The January 7, 2026 memo action may ultimately force the Supreme Court to abandon the rule that courts won’t decide certain political disputes and address the merits, particularly if Congress formally responds by passing legislation affirming its constitutional role in treaty termination. The stakes involve American commitment to global institutions, climate agreements, human rights frameworks, and security arrangements, making litigation likely.

Unresolved Constitutional Question

The constitutional answer to whether a President can unilaterally exit treaties remains unclear after nearly two centuries of American constitutional practice, a Supreme Court case that declined to answer it, and decades of scholarly debate.

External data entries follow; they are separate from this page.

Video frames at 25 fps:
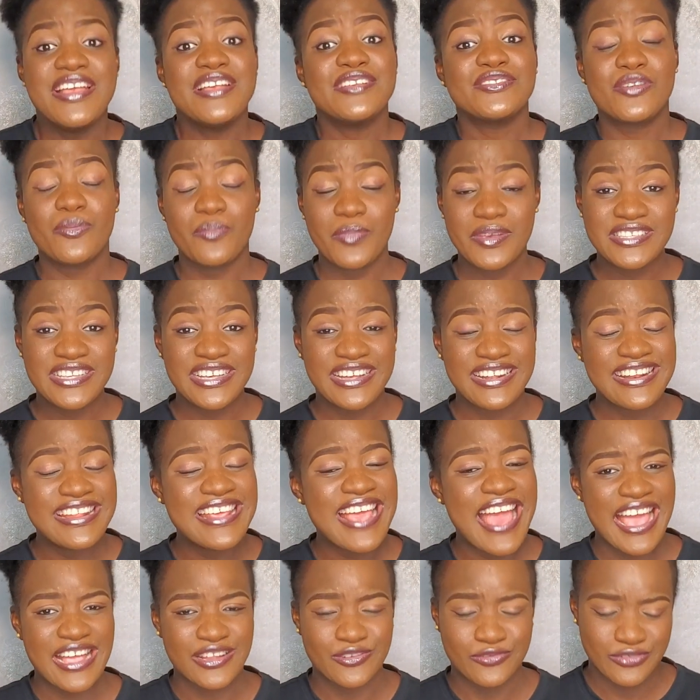So
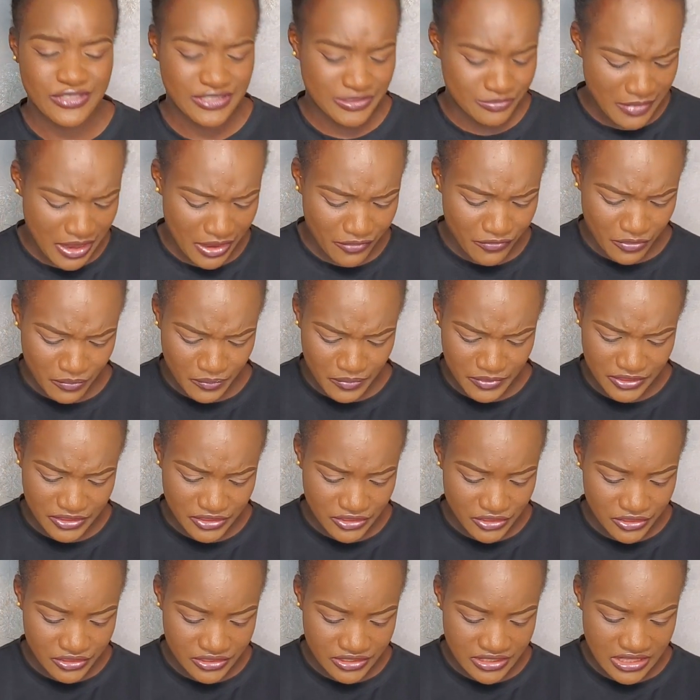basically, I do smile for
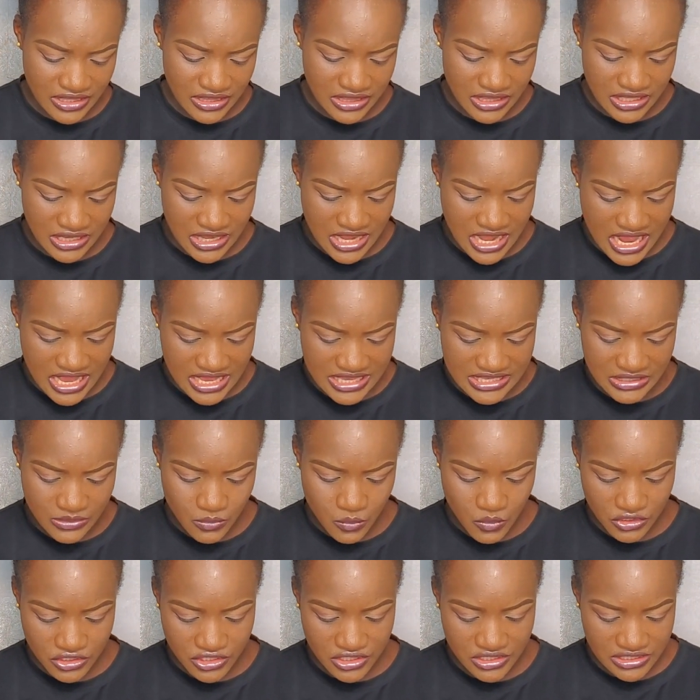pictures. The next
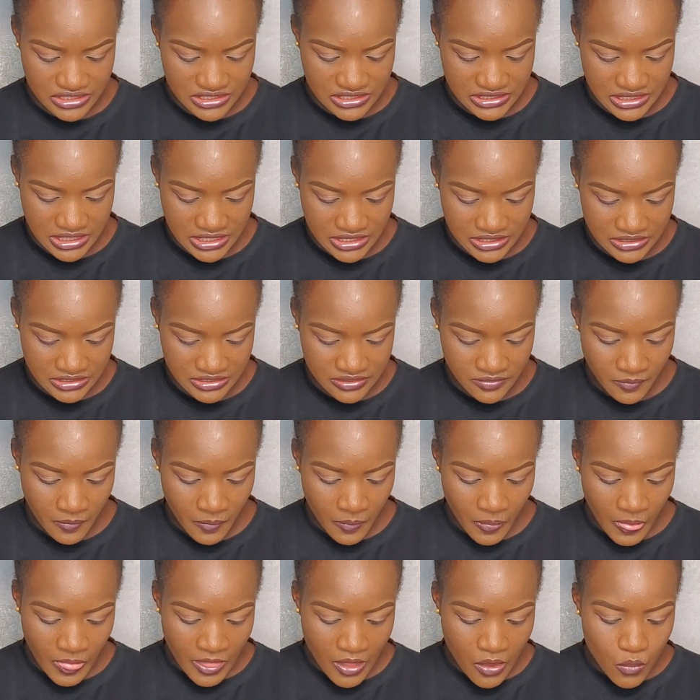question says,
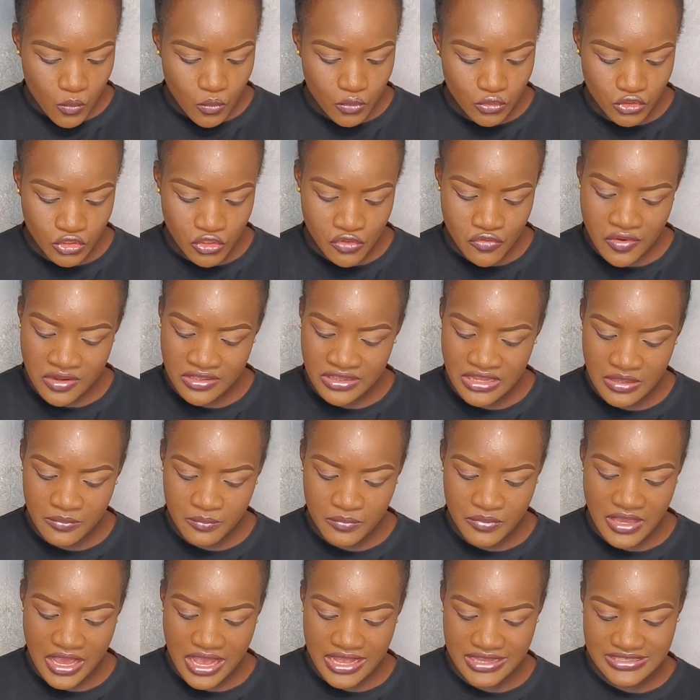would you rather
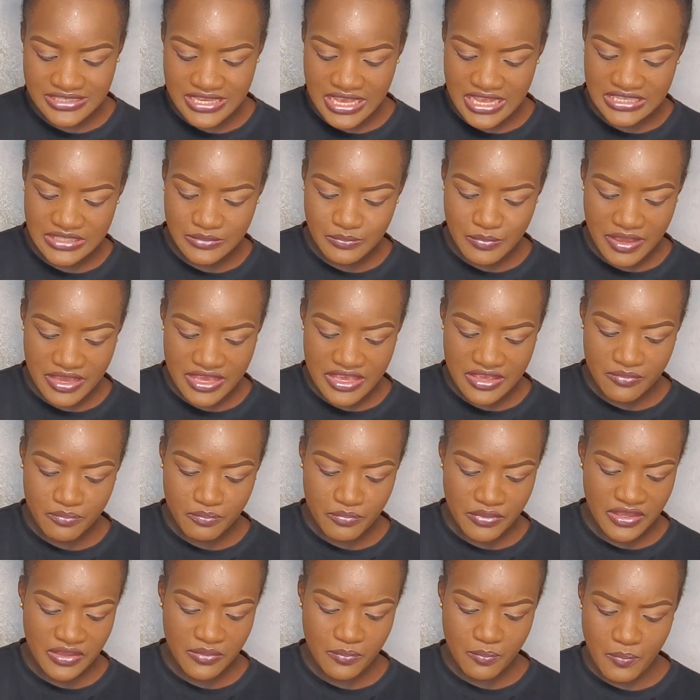be attacked by a
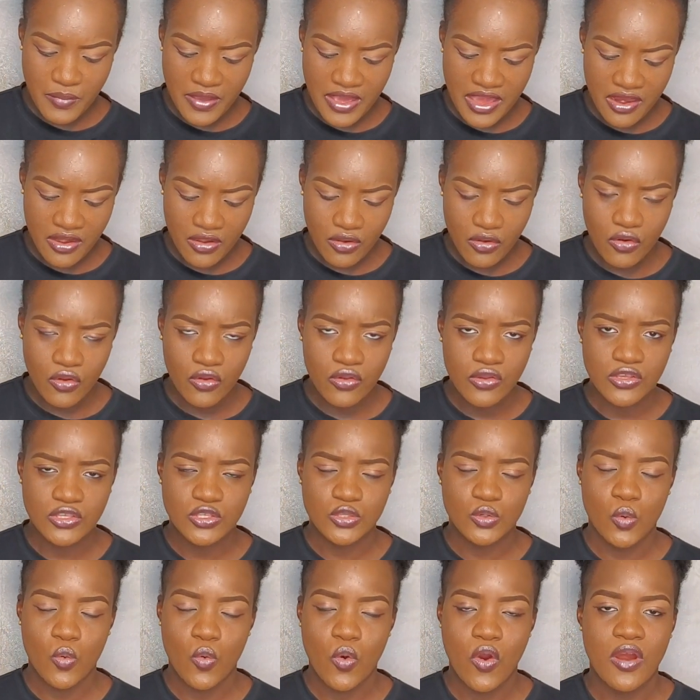big bear or a
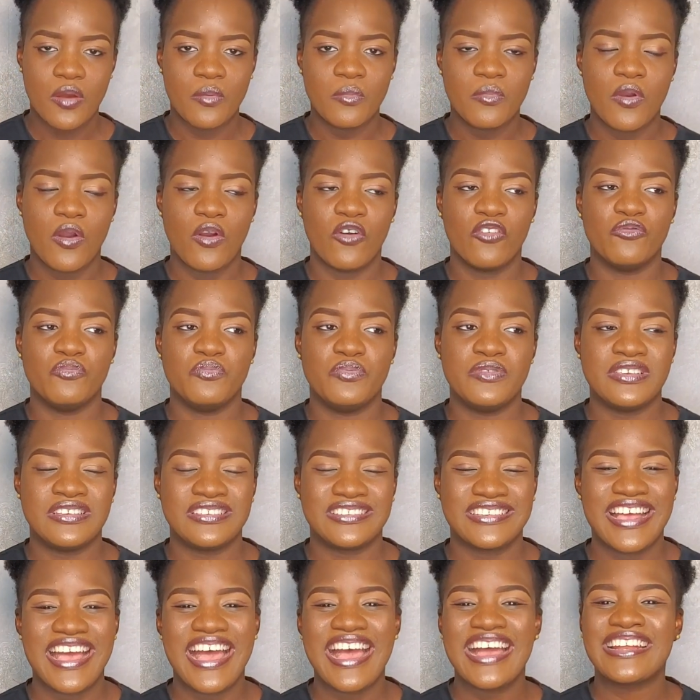swarm of
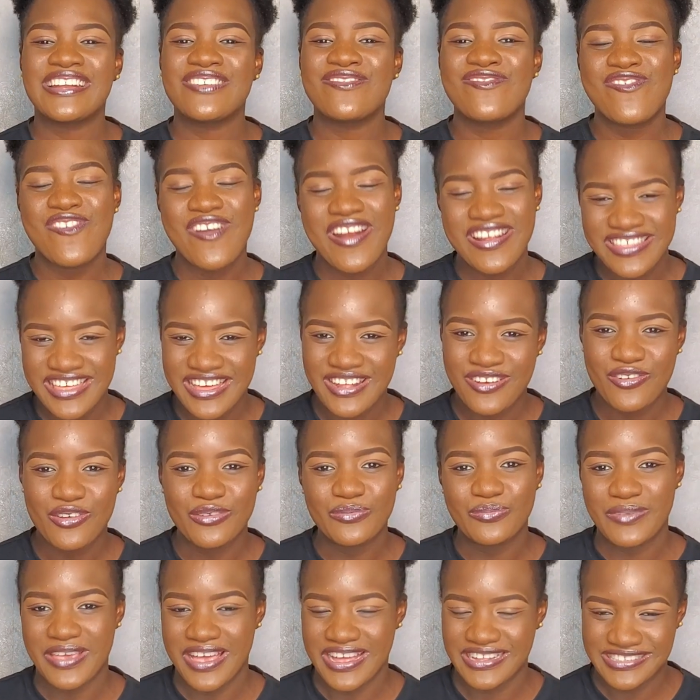bees? I'd rather
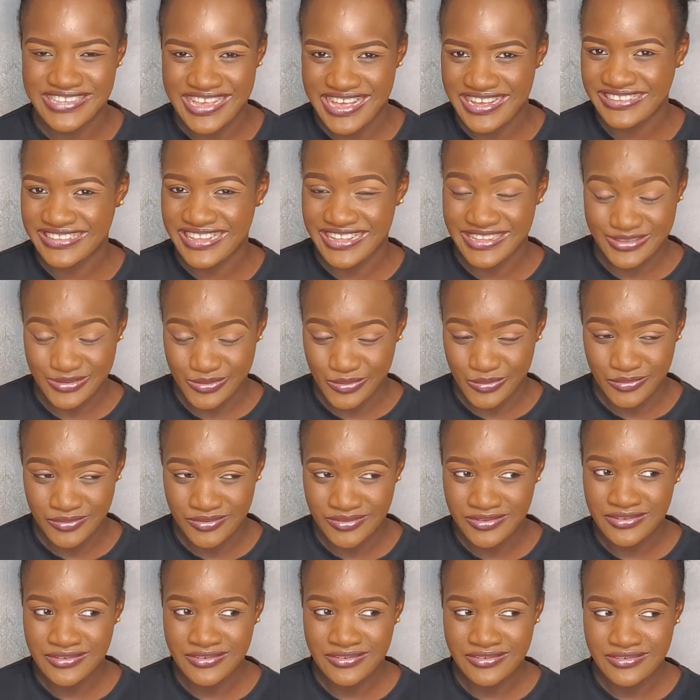not be attacked at
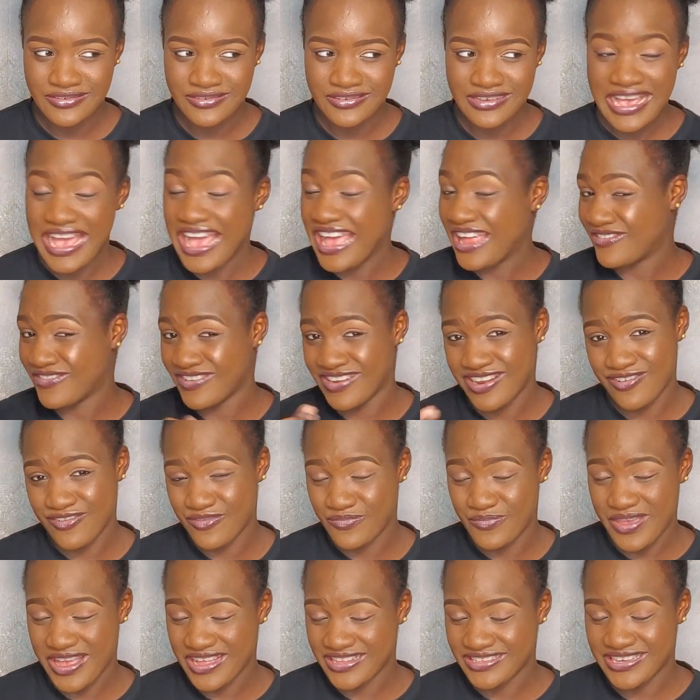all. I'd rather
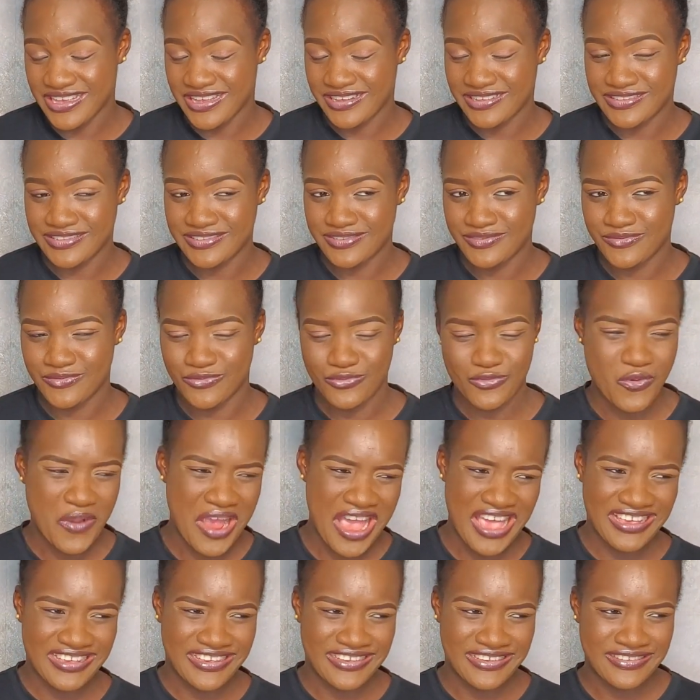not be attacked.
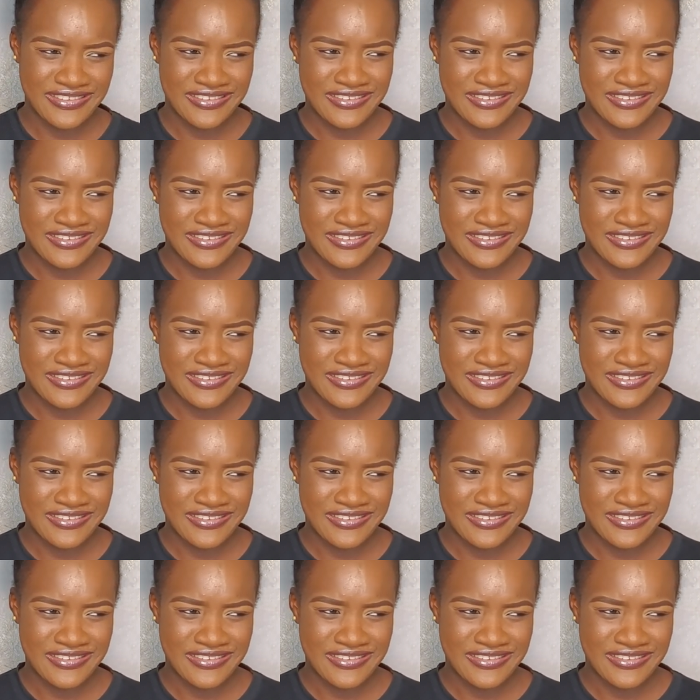Why?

President Trump’s January 7, 2026 memo directing withdrawal from 66 entities has brought this constitutional question from abstract scholarly dispute to immediate practical necessity. Executive agencies are implementing withdrawals. Affected groups are adjusting to American departure. Partners are reassessing American commitments.

The Trump administration would point to a long history of unilateral presidential treaty terminations and argue that historical practice constitutes authority. Constitutional scholars defending executive power would invoke the President’s role as the only official voice representing America and argue that Congress has allowed unilateral termination through inaction.

Critics would counter that historical practice does not establish constitutionality, that Congress not suing does not mean Congress agrees, and that core constitutional powers cannot be gained through repeated practice over time. They would point to the mirror principle, to the constitutional requirement that the President enforce laws, and to congressional implementing legislation as creating legal constraints on executive authority.

Should Congress pass legislation reasserting its constitutional role, creating the constitutional impasse Powell envisioned, courts might finally address the merits. Should major treaty withdrawals be implemented without congressional intervention, the historical practice argument for executive authority would grow stronger.

The constitutional answer to this fundamental question about American democracy’s separation of powers will shape American engagement with the world for years to come.